- **EXERCISE REQUIREMENTS**: An exact restatement of the data is required, with the images omitted.

Stored items:
■ ■ ■ ■ ■

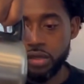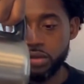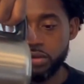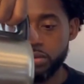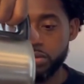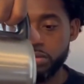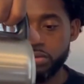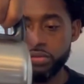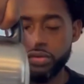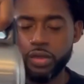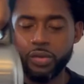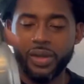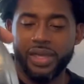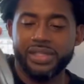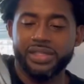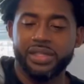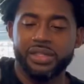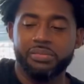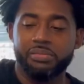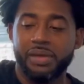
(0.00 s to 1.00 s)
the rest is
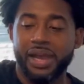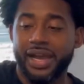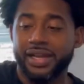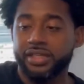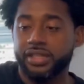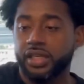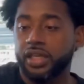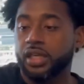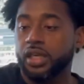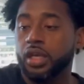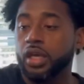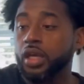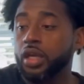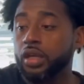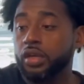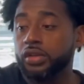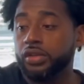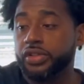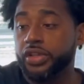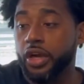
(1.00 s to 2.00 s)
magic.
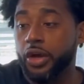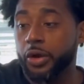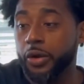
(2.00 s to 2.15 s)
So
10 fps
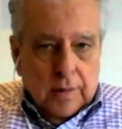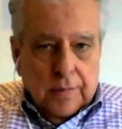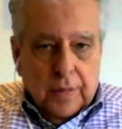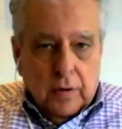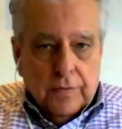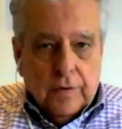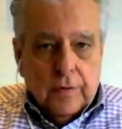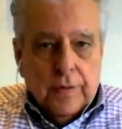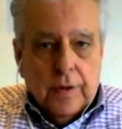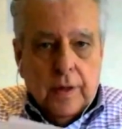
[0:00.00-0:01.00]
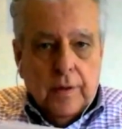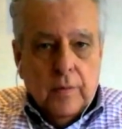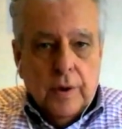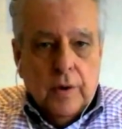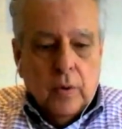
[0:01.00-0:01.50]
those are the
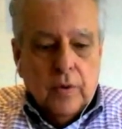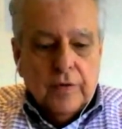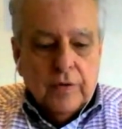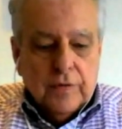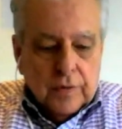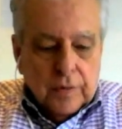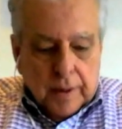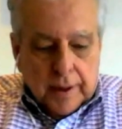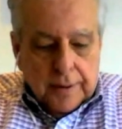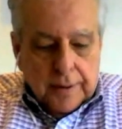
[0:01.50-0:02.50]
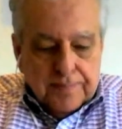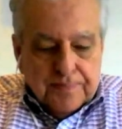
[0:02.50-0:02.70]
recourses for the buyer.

■ ■ ■ ■ ■

- **OUTPUT OF THE TASK**:
(0.00 s to 1.00 s)
the rest is
(1.00 s to 2.00 s)
magic.
(2.00 s to 2.15 s)
So
10 fps
[0:00.00-0:01.00]
[0:01.00-0:01.50]
those are the
[0:01.50-0:02.50]
[0:02.50-0:02.70]
recourses for the buyer.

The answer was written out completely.